Allen's instant analysis of the interception: Palmer threw toward the sideline, away from the safety, in hopes of giving his receiver a chance to "win."
Ford, um, surrendered.
The natural solution, should this problem not get solved, is the return of Moore, who last season developed tremendous chemistry with Palmer. Another potential solution is undrafted rookie wide receiver Rod Streater, who has impressed throughout training camp and torched the Cowboys for a game-high six catches for 66 yards.
"He doesn't play like a rookie," said backup quarterback Matt Leinart, who also earned a passing grade with six completions to Streater and by completing 11 of 16 passes overall for 98 yards.
For the most part, though, Oakland's debut under Allen was appropriate for a team undergoing not only a coaching change and a culture change but also a franchise overhaul. The Raiders at times looked solid, even terrific, and at other times were sloppy.

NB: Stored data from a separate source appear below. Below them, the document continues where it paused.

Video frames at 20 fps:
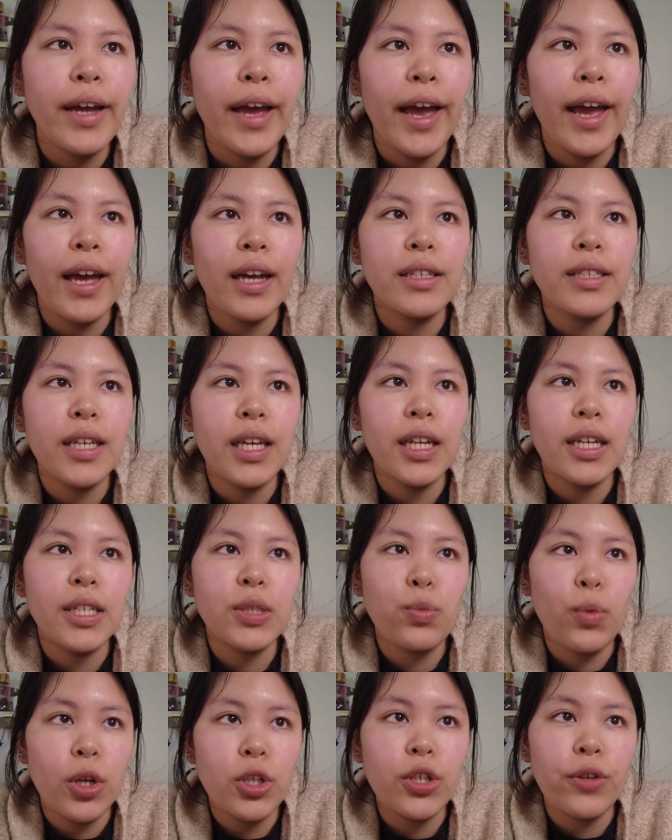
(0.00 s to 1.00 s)
it
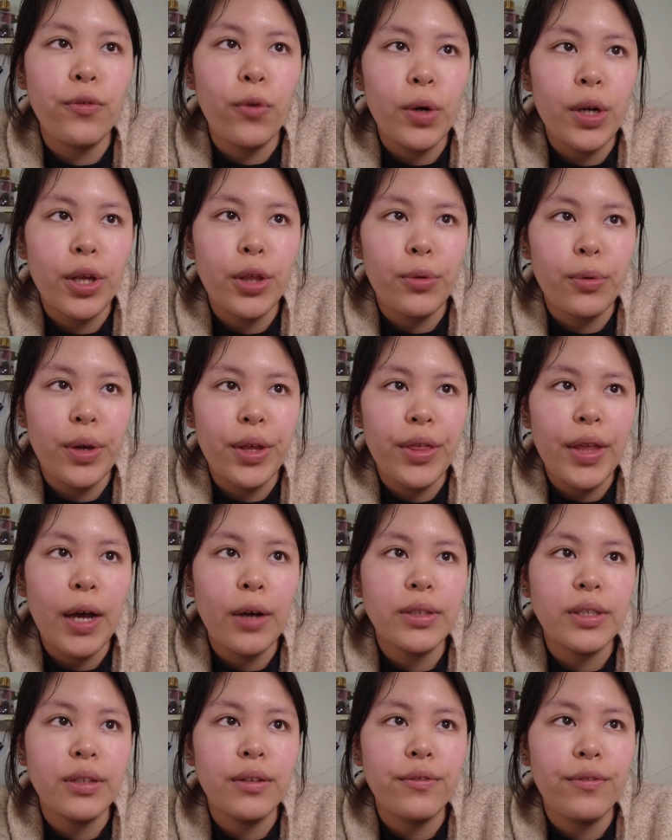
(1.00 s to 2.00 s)
is
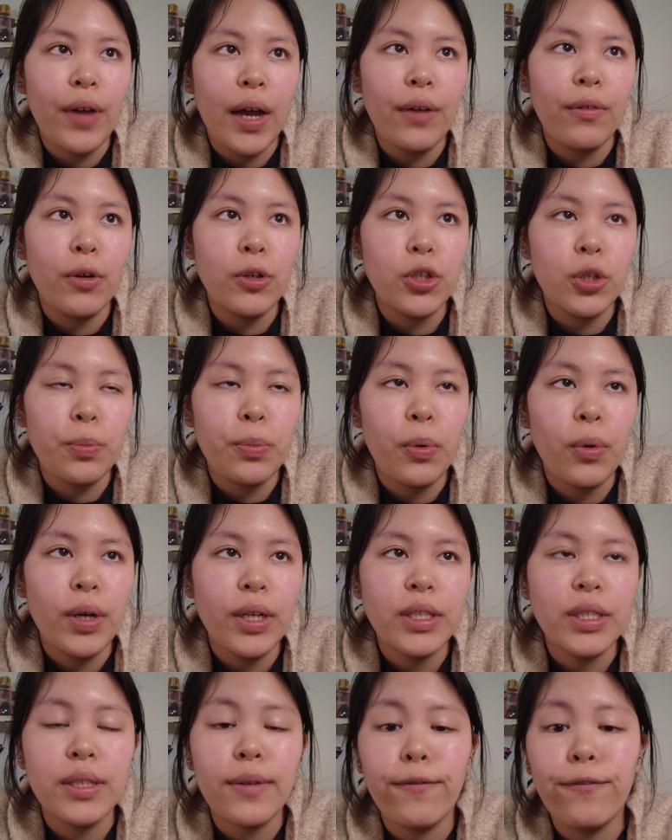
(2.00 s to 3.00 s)
143,500
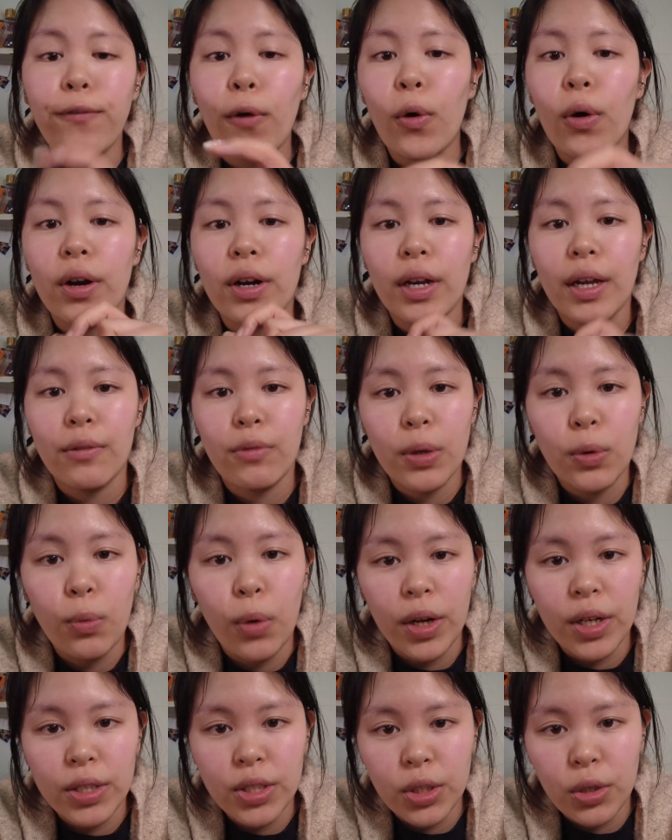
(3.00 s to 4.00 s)
points for if we
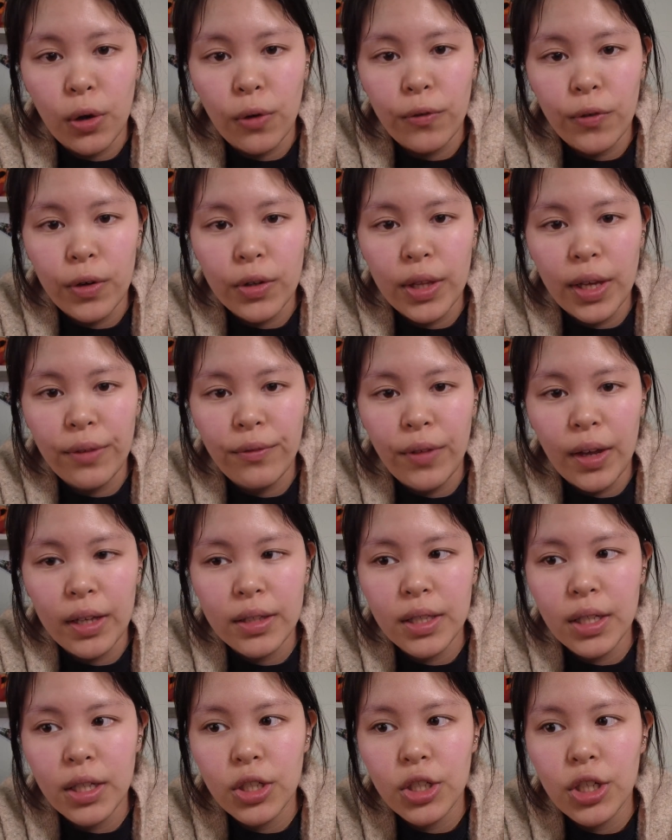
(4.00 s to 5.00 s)
wanted to go for the
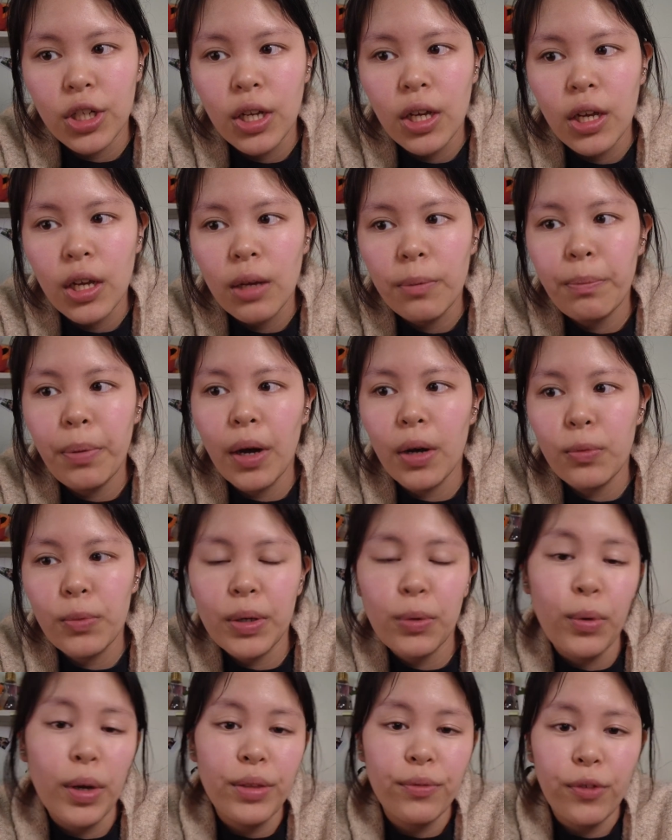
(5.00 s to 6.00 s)
advantage, but we
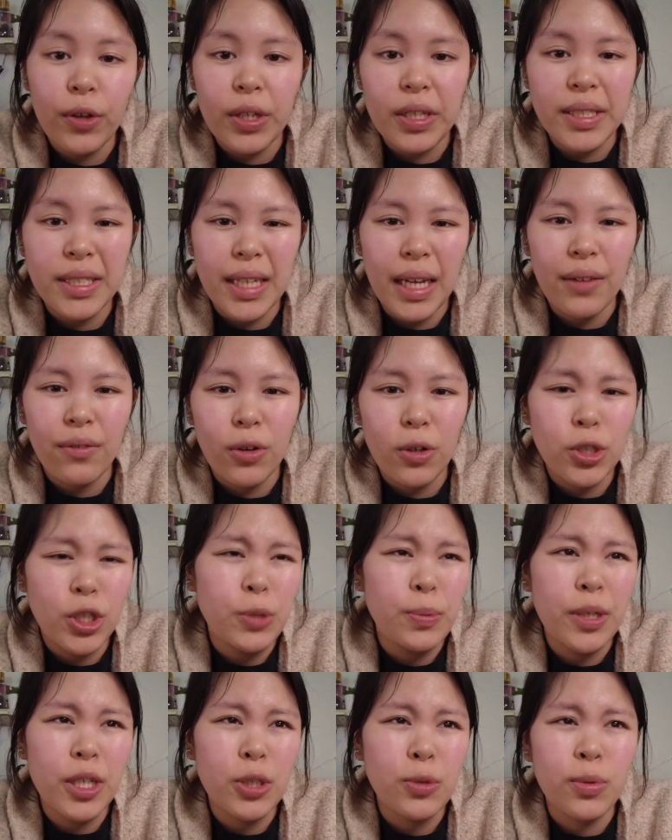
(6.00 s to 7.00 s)
went for the saver
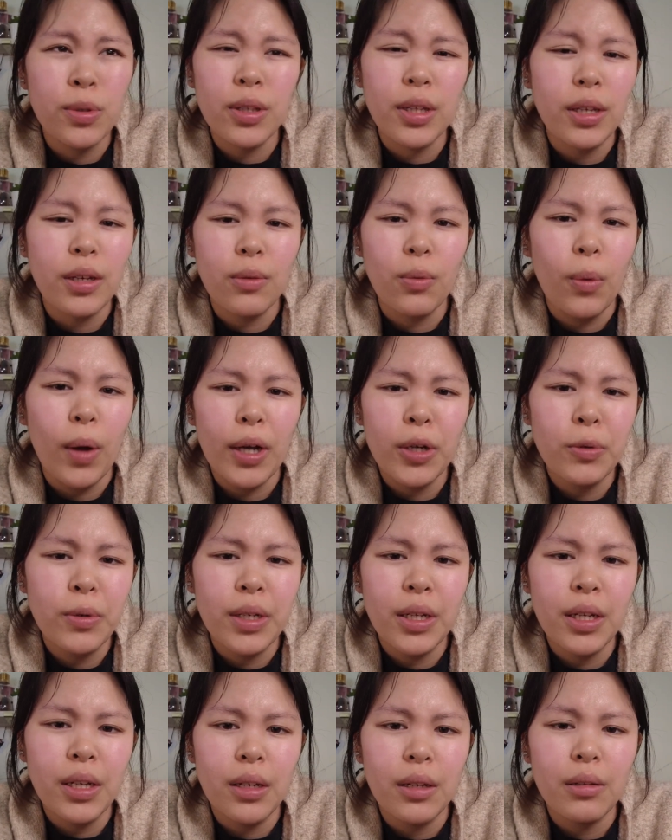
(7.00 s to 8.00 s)
just because we're like, why do we
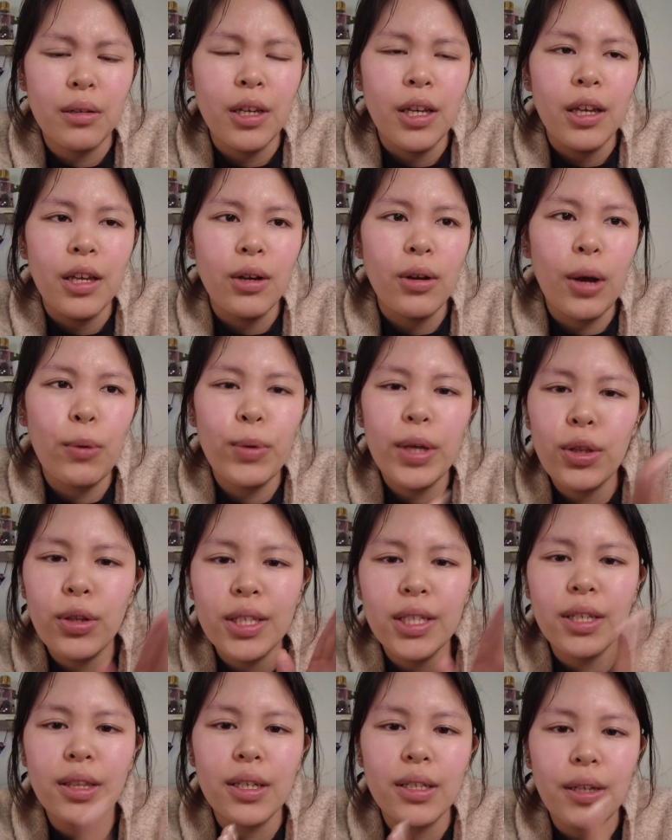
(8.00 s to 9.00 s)
need it? We
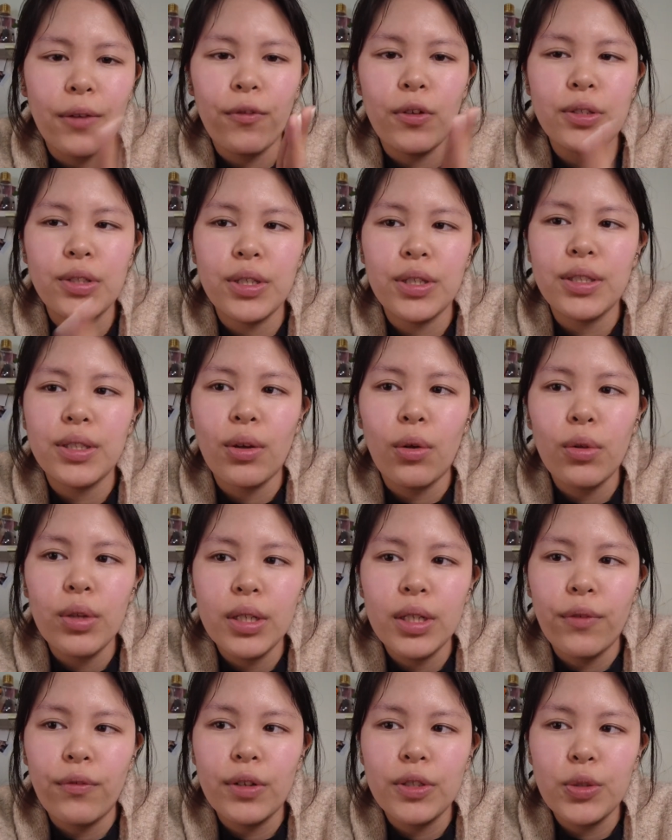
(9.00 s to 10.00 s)
looked at the differences. The only
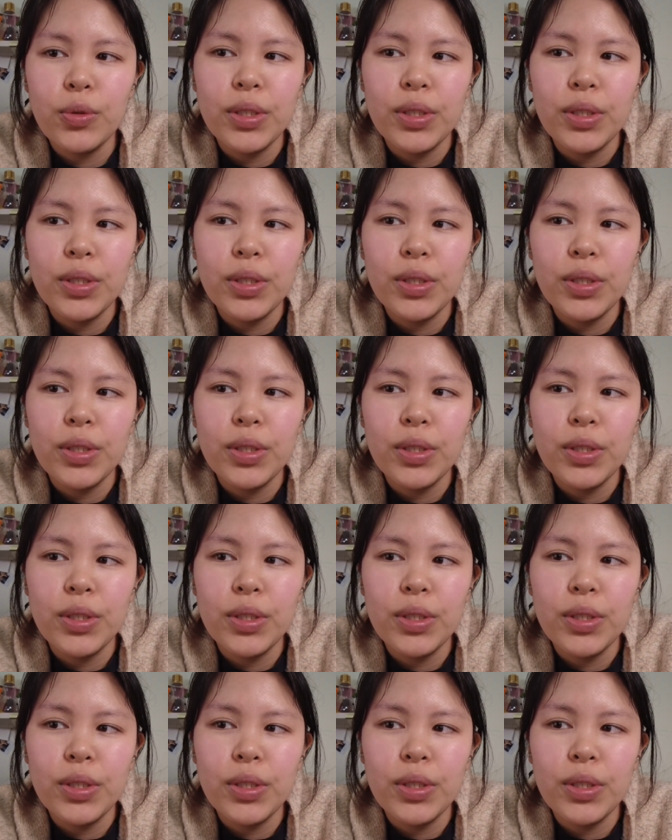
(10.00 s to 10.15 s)
difference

Though they probably missed more fine plays than they made, they were mediocre -- neither impressive nor depressive.
"We're not where we need to be," Allen said. "But I'm certainly not ready to hit any kind of panic button."
No real worries about kicker Sebastian Janikowski, who had a 47-yard field goal attempt blocked, for his holder was rookie punter Marquette King. Regular punter Shane Lechler, a Pro Bowl selection and Oakland's holder for more than a decade, eventually will return.
Meanwhile, two areas where the Raiders must improve acquitted themselves well. The Raiders showed an ability to stop the run, holding Dallas running backs DeMarco Murray and Felix Jones to a combined 4 yards on four carries. And Oakland was hit with only five penalties for 37 yards.
Though this was not the auspicious beginning Allen wanted, glimpses of goodness came in some of the right places.
These games are strictly for the purpose of evaluation. The games that count start on Sept. 10 in Oakland. That's 27 days for Allen to prepare for his official introduction. That's the one that actually matters.